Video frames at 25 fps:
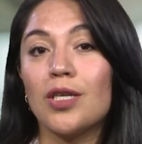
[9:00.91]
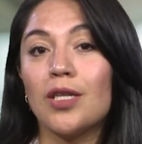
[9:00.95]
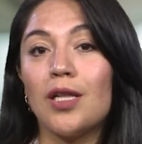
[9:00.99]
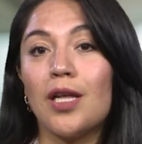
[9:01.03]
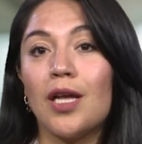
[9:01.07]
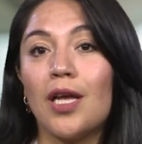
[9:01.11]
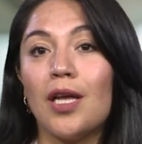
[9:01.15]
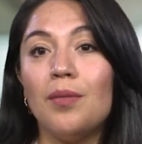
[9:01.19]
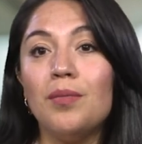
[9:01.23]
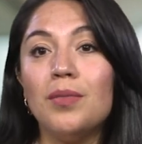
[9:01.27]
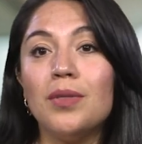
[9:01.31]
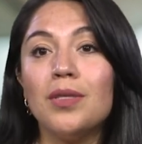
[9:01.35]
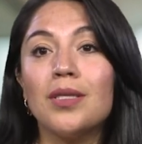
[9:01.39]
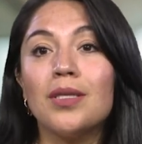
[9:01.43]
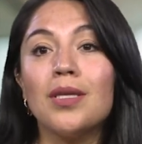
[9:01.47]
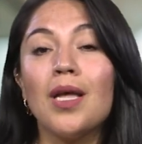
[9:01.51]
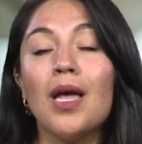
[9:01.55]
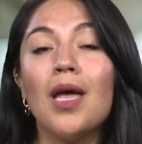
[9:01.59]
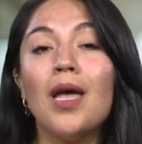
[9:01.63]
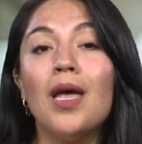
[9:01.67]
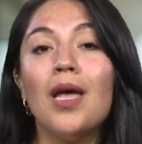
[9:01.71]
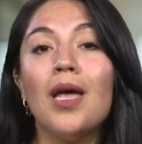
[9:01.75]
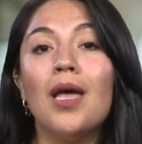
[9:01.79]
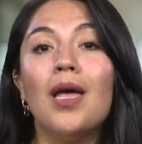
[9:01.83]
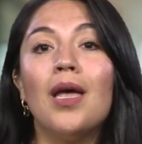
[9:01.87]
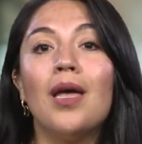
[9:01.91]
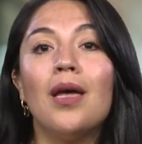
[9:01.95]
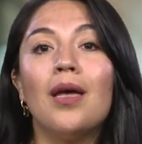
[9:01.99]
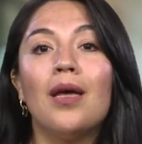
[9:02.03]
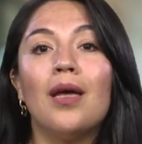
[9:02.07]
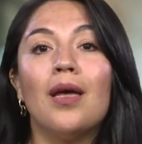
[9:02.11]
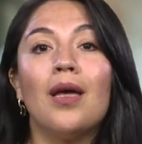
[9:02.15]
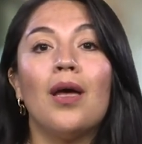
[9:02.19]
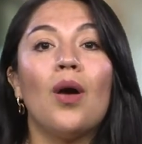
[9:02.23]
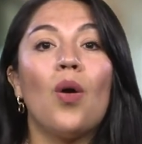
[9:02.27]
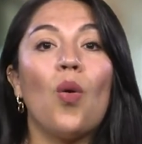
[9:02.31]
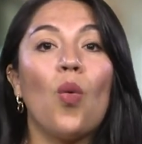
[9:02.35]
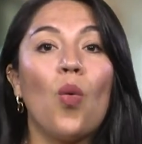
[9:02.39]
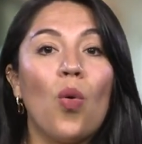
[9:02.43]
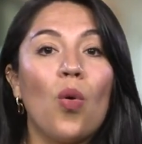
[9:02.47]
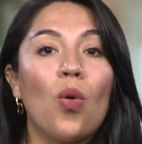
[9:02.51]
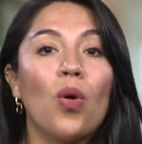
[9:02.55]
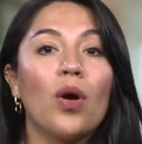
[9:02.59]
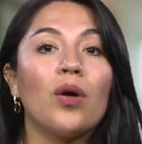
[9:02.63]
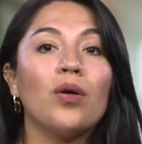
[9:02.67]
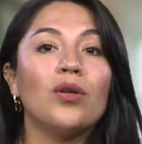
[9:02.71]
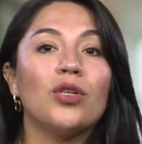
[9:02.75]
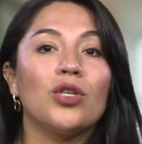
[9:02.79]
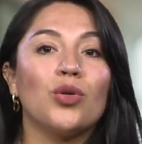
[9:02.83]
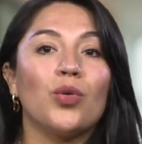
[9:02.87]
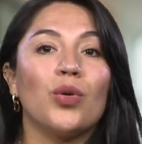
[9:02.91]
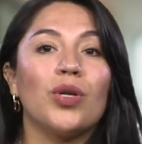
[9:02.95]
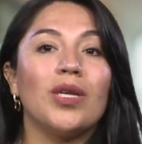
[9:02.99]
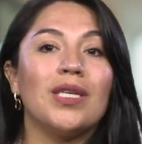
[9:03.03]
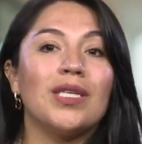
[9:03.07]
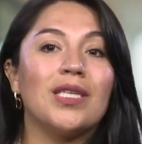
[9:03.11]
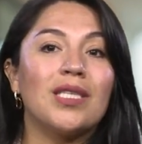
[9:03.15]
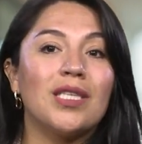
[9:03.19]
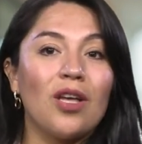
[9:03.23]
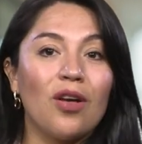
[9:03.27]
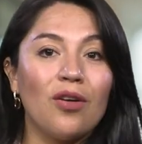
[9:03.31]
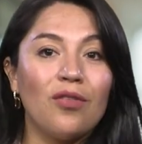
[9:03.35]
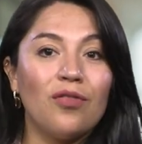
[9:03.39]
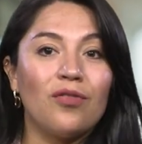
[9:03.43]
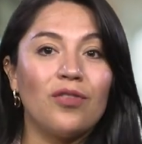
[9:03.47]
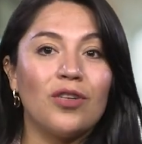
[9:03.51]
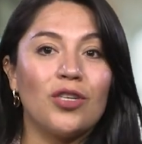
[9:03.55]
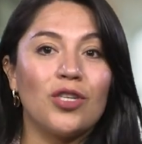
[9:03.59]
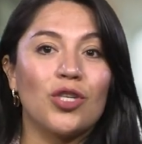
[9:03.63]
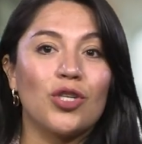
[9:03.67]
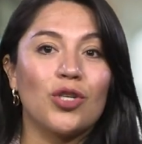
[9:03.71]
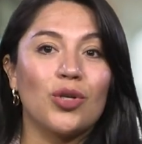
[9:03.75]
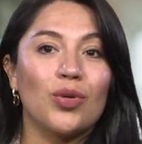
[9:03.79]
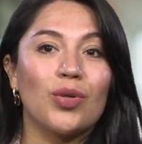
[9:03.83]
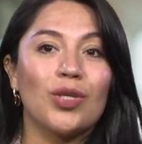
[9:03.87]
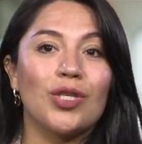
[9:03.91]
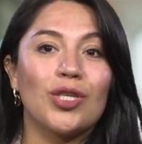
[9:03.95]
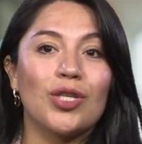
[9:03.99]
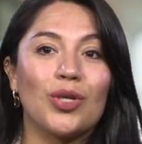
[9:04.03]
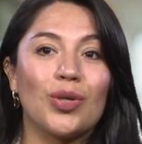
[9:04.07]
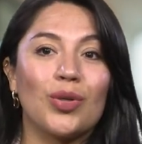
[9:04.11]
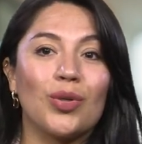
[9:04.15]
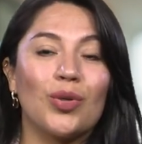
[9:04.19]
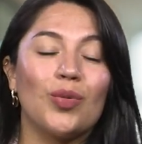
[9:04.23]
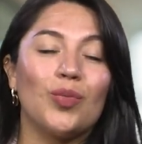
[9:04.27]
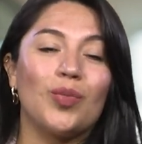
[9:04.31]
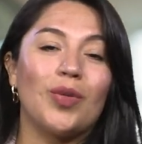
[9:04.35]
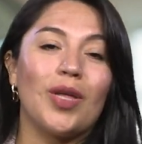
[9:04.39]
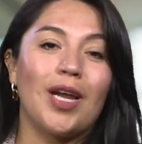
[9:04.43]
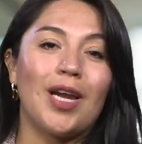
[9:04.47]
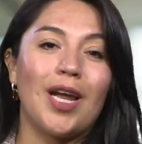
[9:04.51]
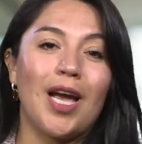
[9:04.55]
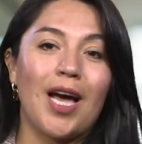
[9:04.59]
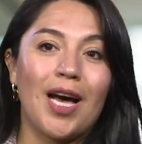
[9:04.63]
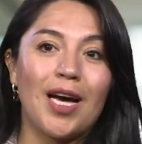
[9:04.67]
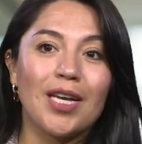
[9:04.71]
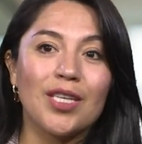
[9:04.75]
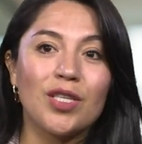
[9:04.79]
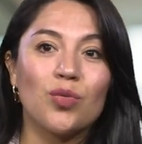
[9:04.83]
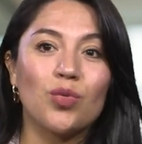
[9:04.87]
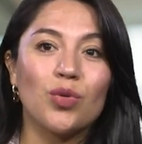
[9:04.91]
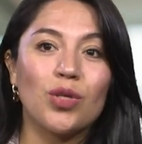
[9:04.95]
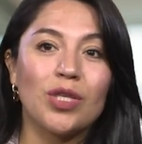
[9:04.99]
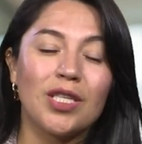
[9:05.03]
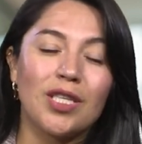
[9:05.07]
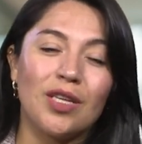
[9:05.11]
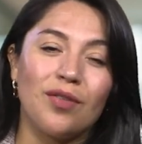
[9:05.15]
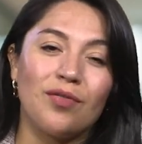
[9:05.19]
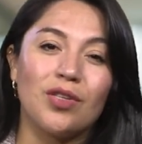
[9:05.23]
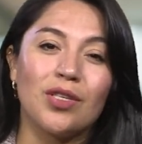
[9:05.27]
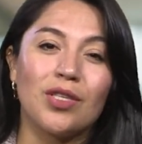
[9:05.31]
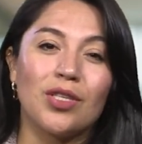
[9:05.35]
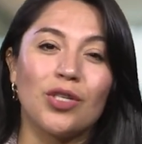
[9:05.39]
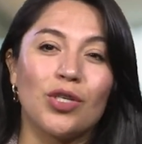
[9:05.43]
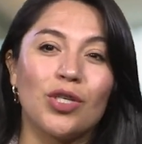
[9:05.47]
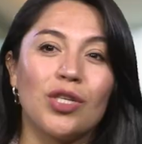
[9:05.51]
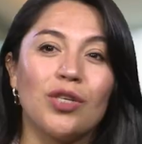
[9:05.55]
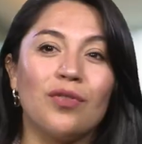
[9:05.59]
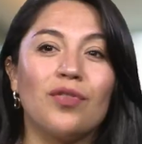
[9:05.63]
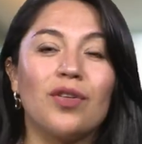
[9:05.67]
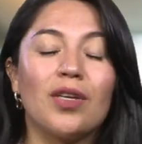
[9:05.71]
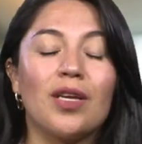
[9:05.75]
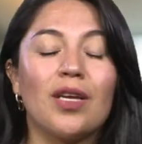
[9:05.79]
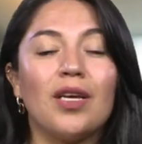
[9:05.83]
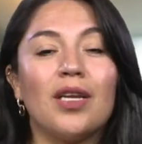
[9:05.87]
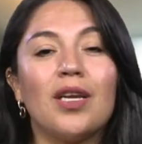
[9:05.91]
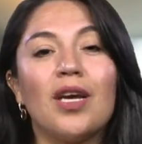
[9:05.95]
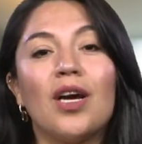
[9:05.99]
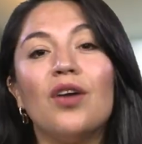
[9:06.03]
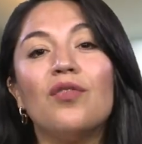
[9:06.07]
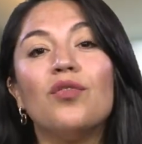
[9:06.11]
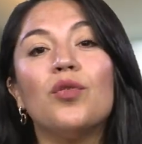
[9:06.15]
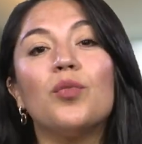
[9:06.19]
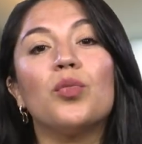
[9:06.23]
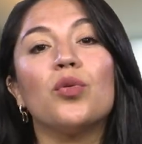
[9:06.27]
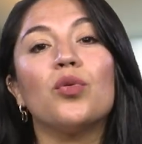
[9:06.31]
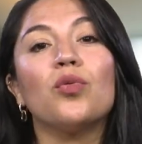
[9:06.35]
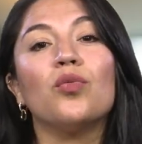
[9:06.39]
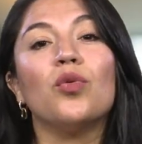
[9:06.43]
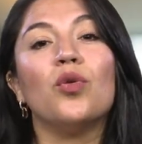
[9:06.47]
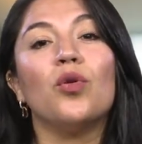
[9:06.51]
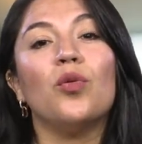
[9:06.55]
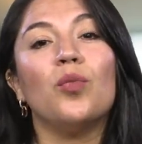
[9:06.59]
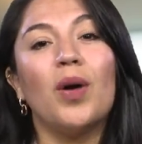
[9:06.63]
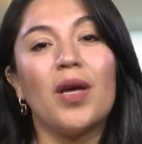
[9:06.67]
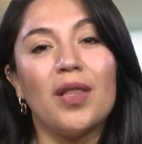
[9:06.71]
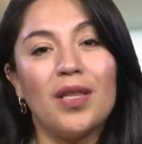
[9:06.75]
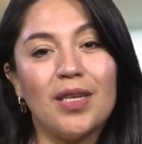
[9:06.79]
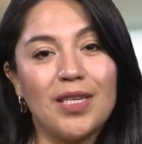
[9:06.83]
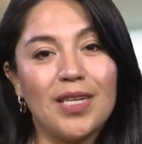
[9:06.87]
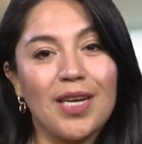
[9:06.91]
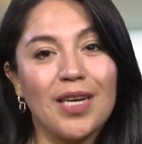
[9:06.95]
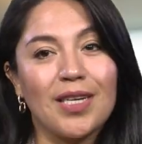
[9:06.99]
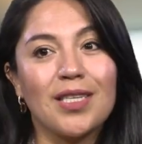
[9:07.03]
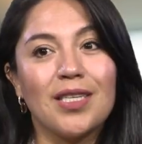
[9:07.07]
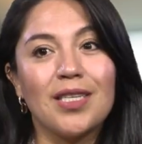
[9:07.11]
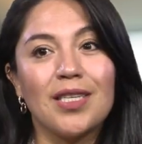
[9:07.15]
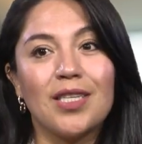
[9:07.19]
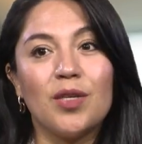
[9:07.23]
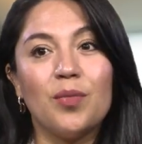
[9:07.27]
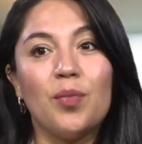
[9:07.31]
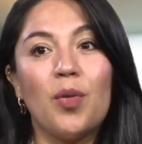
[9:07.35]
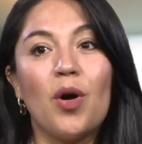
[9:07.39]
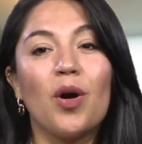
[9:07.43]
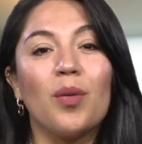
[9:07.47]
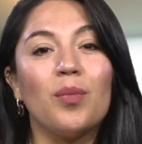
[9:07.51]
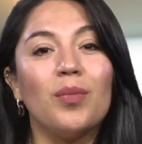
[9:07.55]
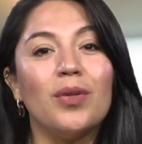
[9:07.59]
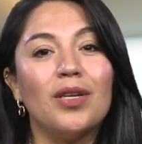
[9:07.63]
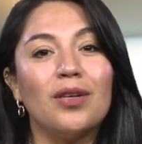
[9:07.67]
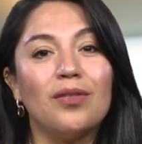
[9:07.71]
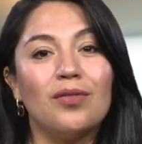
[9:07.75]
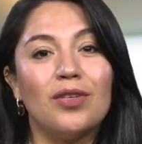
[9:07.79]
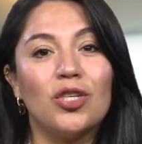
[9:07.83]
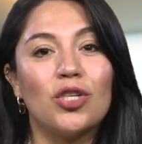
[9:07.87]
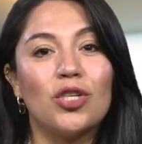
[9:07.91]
claims, or join a self-insurance group that has received a certificate of approval by the Texas Department of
□ □ □ □ □
_Task details_.
Transcribe each entry exactly, pictures excluded.

_Response_.
Video frames at 25 fps:
[9:00.91]
[9:00.95]
[9:00.99]
[9:01.03]
[9:01.07]
[9:01.11]
[9:01.15]
[9:01.19]
[9:01.23]
[9:01.27]
[9:01.31]
[9:01.35]
[9:01.39]
[9:01.43]
[9:01.47]
[9:01.51]
[9:01.55]
[9:01.59]
[9:01.63]
[9:01.67]
[9:01.71]
[9:01.75]
[9:01.79]
[9:01.83]
[9:01.87]
[9:01.91]
[9:01.95]
[9:01.99]
[9:02.03]
[9:02.07]
[9:02.11]
[9:02.15]
[9:02.19]
[9:02.23]
[9:02.27]
[9:02.31]
[9:02.35]
[9:02.39]
[9:02.43]
[9:02.47]
[9:02.51]
[9:02.55]
[9:02.59]
[9:02.63]
[9:02.67]
[9:02.71]
[9:02.75]
[9:02.79]
[9:02.83]
[9:02.87]
[9:02.91]
[9:02.95]
[9:02.99]
[9:03.03]
[9:03.07]
[9:03.11]
[9:03.15]
[9:03.19]
[9:03.23]
[9:03.27]
[9:03.31]
[9:03.35]
[9:03.39]
[9:03.43]
[9:03.47]
[9:03.51]
[9:03.55]
[9:03.59]
[9:03.63]
[9:03.67]
[9:03.71]
[9:03.75]
[9:03.79]
[9:03.83]
[9:03.87]
[9:03.91]
[9:03.95]
[9:03.99]
[9:04.03]
[9:04.07]
[9:04.11]
[9:04.15]
[9:04.19]
[9:04.23]
[9:04.27]
[9:04.31]
[9:04.35]
[9:04.39]
[9:04.43]
[9:04.47]
[9:04.51]
[9:04.55]
[9:04.59]
[9:04.63]
[9:04.67]
[9:04.71]
[9:04.75]
[9:04.79]
[9:04.83]
[9:04.87]
[9:04.91]
[9:04.95]
[9:04.99]
[9:05.03]
[9:05.07]
[9:05.11]
[9:05.15]
[9:05.19]
[9:05.23]
[9:05.27]
[9:05.31]
[9:05.35]
[9:05.39]
[9:05.43]
[9:05.47]
[9:05.51]
[9:05.55]
[9:05.59]
[9:05.63]
[9:05.67]
[9:05.71]
[9:05.75]
[9:05.79]
[9:05.83]
[9:05.87]
[9:05.91]
[9:05.95]
[9:05.99]
[9:06.03]
[9:06.07]
[9:06.11]
[9:06.15]
[9:06.19]
[9:06.23]
[9:06.27]
[9:06.31]
[9:06.35]
[9:06.39]
[9:06.43]
[9:06.47]
[9:06.51]
[9:06.55]
[9:06.59]
[9:06.63]
[9:06.67]
[9:06.71]
[9:06.75]
[9:06.79]
[9:06.83]
[9:06.87]
[9:06.91]
[9:06.95]
[9:06.99]
[9:07.03]
[9:07.07]
[9:07.11]
[9:07.15]
[9:07.19]
[9:07.23]
[9:07.27]
[9:07.31]
[9:07.35]
[9:07.39]
[9:07.43]
[9:07.47]
[9:07.51]
[9:07.55]
[9:07.59]
[9:07.63]
[9:07.67]
[9:07.71]
[9:07.75]
[9:07.79]
[9:07.83]
[9:07.87]
[9:07.91]
claims, or join a self-insurance group that has received a certificate of approval by the Texas Department of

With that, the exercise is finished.